Luckily, with Michael’s unique background and knowledge of Databricks, he was able to help advise our team on how to best set up the new processes and systems for an analysis of this scale, all while respecting our needs around how we run ICSR Lab for other projects.
Michael said the support he received helped him to achieve his project’s objectives:
It was a great experience working with people at Elsevier. They were very helpful and interested in figuring out how to remove obstacles in my way. I really couldn't have asked for a better experience. Partnering with Elsevier significantly enriched the quality of my thesis.
Dr Hongming Wang, Senior Research Advisor at Harvard Extension School and Michael’s thesis director in software engineering and data science, commented on the elements that made this research collaboration successful:
Michael built upon his expertise in software engineering, especially those related to big data, artificial intelligence, and natural language processing, and explored a research problem with impact in both global health and social media.
Innovation often occurs at the crossroads of multiple disciplines, and our partnership with Elsevier through the Harvard Data Science Initiative has been critical for the success of Michael’s research. We’re fortunate to have worked with Anita DeWaard [VP of Research Collaborations at Elsevier] and Jennifer Pamphile [Collaboration Manager at Elsevier] and other colleagues from Elsevier, who were instrumental in making this happen. As we explore more societal challenges through the lens of data science and artificial intelligence, I believe our collaboration will continue to make a real difference and contribute to a better understanding of these kinds of problems.

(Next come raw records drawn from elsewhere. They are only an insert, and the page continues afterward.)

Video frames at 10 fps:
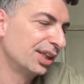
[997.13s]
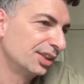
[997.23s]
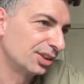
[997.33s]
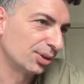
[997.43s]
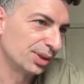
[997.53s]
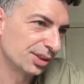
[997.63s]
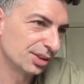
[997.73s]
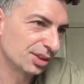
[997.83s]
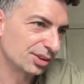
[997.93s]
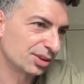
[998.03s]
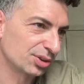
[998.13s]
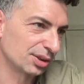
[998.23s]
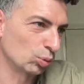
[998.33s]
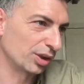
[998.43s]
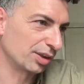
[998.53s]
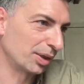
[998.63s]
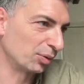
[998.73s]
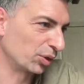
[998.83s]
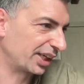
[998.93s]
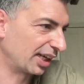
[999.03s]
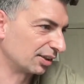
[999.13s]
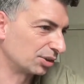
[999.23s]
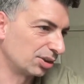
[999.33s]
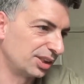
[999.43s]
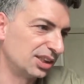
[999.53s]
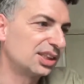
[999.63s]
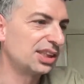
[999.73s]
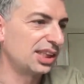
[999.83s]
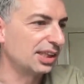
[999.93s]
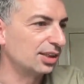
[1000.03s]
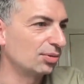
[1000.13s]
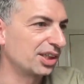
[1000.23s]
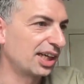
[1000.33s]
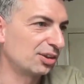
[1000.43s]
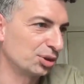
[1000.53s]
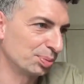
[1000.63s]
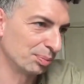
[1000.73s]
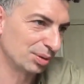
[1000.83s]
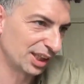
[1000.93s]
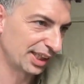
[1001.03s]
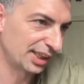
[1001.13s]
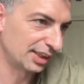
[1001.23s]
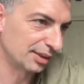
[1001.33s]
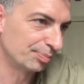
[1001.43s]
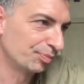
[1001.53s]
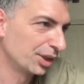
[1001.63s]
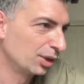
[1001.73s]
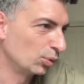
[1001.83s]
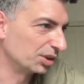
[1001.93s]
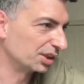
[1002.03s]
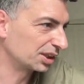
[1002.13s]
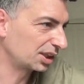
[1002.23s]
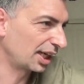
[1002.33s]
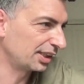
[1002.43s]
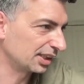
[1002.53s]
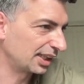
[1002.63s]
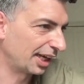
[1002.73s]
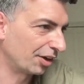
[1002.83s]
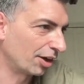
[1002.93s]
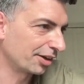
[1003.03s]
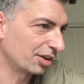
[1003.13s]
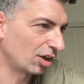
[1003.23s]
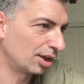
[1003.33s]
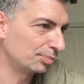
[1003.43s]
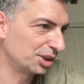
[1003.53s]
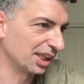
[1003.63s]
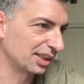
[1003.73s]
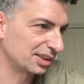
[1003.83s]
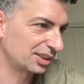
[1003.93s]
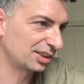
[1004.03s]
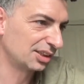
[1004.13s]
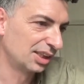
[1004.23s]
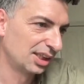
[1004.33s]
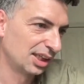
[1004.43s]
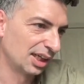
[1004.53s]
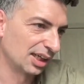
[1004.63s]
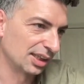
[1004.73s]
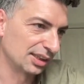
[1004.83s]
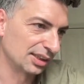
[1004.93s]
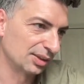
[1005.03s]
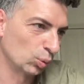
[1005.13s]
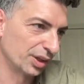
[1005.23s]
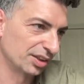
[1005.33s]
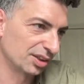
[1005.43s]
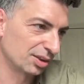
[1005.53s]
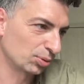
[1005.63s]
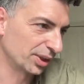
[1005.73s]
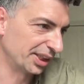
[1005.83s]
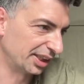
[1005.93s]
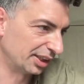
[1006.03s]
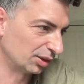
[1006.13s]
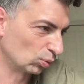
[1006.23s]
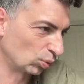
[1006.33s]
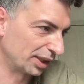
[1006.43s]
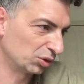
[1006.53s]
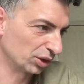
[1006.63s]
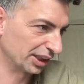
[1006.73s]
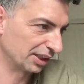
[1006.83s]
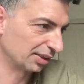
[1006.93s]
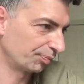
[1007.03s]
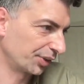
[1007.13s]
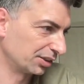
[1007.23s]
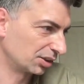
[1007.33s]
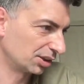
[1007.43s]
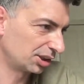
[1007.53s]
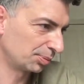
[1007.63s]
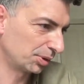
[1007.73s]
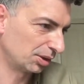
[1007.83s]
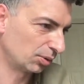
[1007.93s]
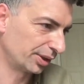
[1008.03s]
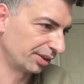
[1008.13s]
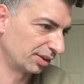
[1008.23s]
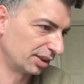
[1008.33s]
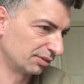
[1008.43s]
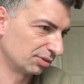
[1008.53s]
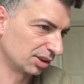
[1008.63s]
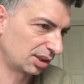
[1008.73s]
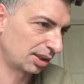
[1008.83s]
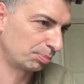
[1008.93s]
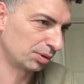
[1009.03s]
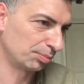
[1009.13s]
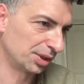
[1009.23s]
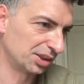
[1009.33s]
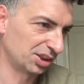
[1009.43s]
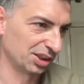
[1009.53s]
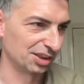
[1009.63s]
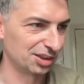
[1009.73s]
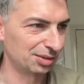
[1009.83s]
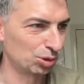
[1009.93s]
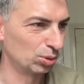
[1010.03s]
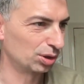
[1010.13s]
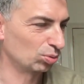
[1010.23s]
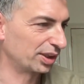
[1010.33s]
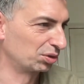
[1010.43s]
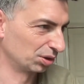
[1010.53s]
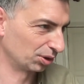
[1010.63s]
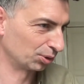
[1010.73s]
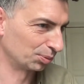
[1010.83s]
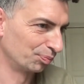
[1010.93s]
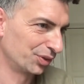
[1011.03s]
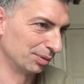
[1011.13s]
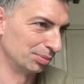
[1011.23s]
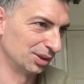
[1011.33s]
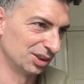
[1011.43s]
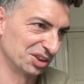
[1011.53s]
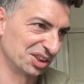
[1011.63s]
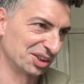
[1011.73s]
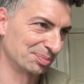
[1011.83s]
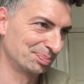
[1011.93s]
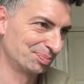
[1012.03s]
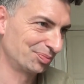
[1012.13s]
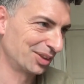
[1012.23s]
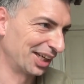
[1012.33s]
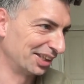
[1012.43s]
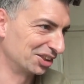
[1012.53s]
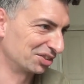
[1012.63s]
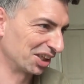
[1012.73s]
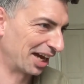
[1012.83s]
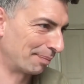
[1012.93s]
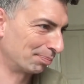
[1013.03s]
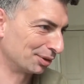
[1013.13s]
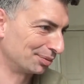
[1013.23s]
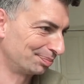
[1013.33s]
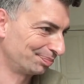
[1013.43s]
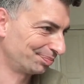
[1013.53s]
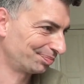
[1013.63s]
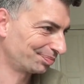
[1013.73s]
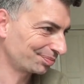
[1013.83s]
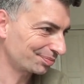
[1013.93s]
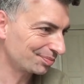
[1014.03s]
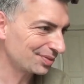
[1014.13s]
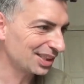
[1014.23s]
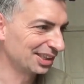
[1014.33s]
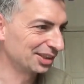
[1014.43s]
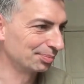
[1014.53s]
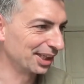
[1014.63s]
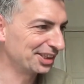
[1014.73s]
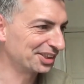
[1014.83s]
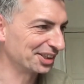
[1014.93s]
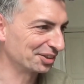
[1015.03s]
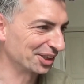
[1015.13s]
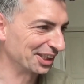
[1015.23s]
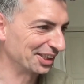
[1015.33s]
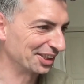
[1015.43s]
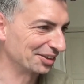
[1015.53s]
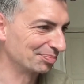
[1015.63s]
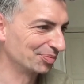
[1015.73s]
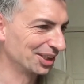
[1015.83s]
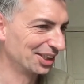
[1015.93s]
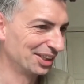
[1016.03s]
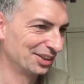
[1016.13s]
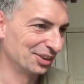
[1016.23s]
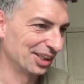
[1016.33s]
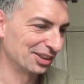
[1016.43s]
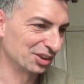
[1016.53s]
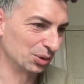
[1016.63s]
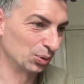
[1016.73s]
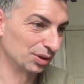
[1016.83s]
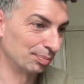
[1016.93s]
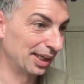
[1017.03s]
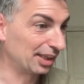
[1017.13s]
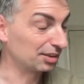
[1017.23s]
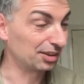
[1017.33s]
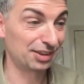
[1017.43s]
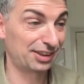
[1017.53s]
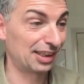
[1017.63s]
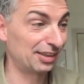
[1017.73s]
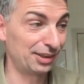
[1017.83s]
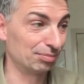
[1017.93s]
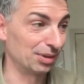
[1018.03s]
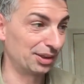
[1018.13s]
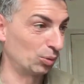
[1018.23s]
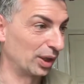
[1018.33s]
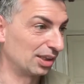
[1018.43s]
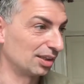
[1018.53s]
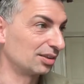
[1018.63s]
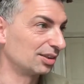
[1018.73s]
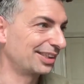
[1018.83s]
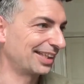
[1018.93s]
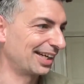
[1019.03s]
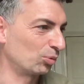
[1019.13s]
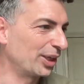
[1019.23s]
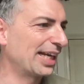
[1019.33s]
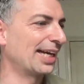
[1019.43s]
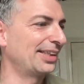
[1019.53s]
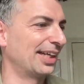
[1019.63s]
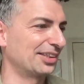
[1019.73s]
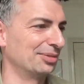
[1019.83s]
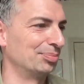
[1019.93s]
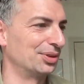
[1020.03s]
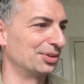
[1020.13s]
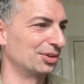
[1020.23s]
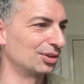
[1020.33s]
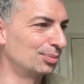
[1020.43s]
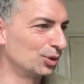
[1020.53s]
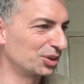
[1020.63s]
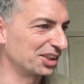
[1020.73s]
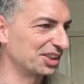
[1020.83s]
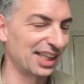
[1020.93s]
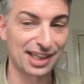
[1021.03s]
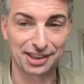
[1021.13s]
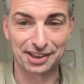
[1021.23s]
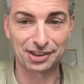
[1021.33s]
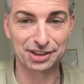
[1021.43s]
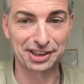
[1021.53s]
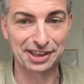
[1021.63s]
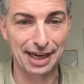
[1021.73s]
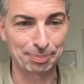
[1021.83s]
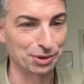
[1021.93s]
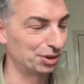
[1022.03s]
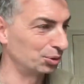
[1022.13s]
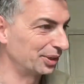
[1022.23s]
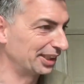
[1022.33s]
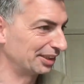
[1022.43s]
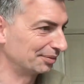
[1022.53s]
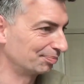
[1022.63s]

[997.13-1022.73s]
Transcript: So here is also some work by Rocano. So you can see Rocano has been playing with this kind of chaotic objects uh, with three D rendering. And so this has been going on for a couple of months here. Some cool retro computers here. A is for Apple. And some nice dithering here. So that is cool. By now, they're selling really well. Look at that. We had that computer almost exactly. That looks like the Apple two E.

Michael’s research findings highlight the importance of taking a data-led approach to investigating how research is disseminated on social media, looking beyond the traditional metrics. This has proven to be particularly important during the COVID pandemic, where the need to understand how rapidly evolving scientific information is shared has become particularly apparent. As Michael noted:
I think what we’ve witnessed over the last 12 to 18 months is a network effect where the collective scientific community now propagates and absorbs COVID-related papers better, having iteratively learned by necessity to be more efficient in getting quality data and findings out there. We’re all becoming better data citizens and consumers of information, though somewhat over optimized understandably for the current pandemic.
I hope my research will help those working on research tools and services to figure out the right way to more systematically expose higher quality work, while dampening the reach of lower quality or misleading work. With this type of focus we will be prepared to triumph more readily over the next major health crisis.

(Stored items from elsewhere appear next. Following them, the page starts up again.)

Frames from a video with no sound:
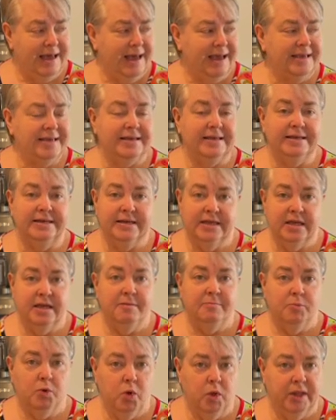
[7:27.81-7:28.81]
I
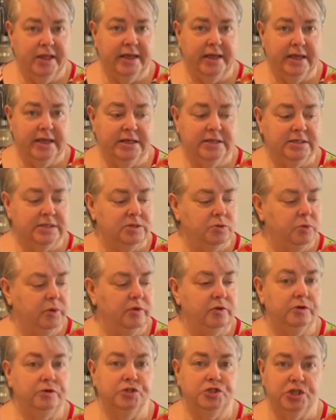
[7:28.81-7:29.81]
cannot boil eggs to where
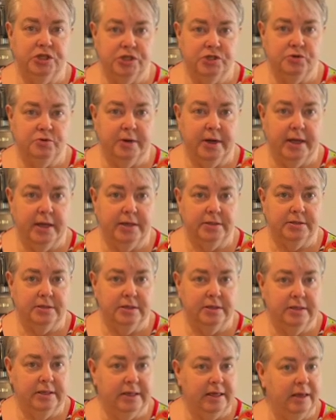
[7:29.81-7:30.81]
they're just right
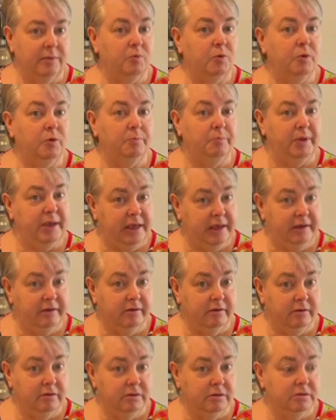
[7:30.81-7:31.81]
and will
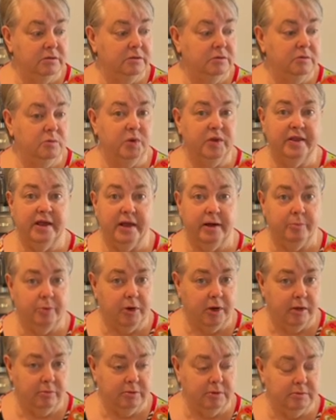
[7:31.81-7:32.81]
peel without a
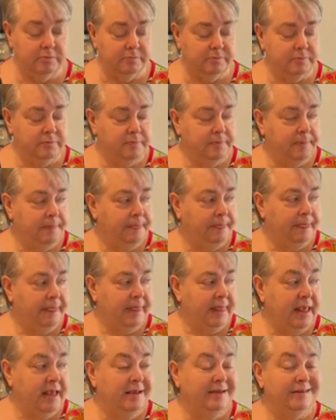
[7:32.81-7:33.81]
problem.
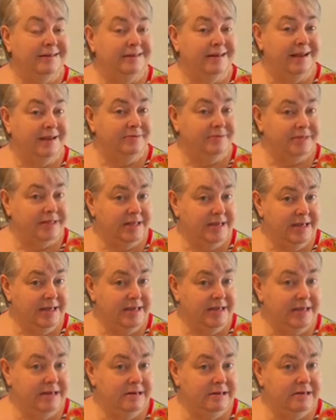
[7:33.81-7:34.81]
Now, I've
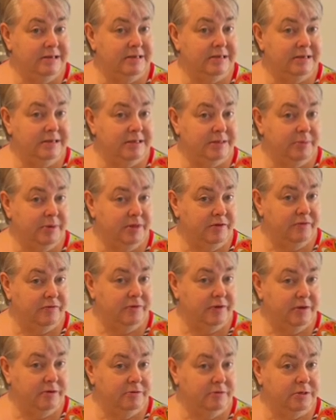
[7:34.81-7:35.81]
seen some other
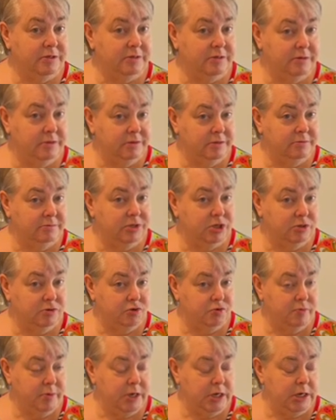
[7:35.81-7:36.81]
folks on
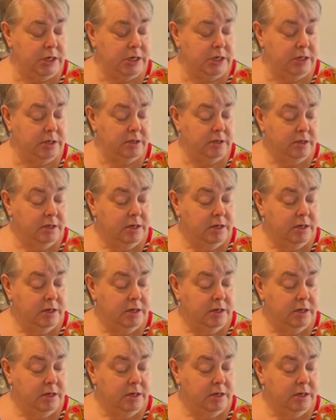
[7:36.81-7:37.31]
social media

The evolution of Michael’s original research question from what he started out with has also highlighted the importance of adaptability when it comes to supporting complex data-based research. As Kristy explained:
This project has taught me that we need to be agile in the way we imagine researchers and students interacting with our products and databases – and build in the flexibility for them to ask questions that we do not expect.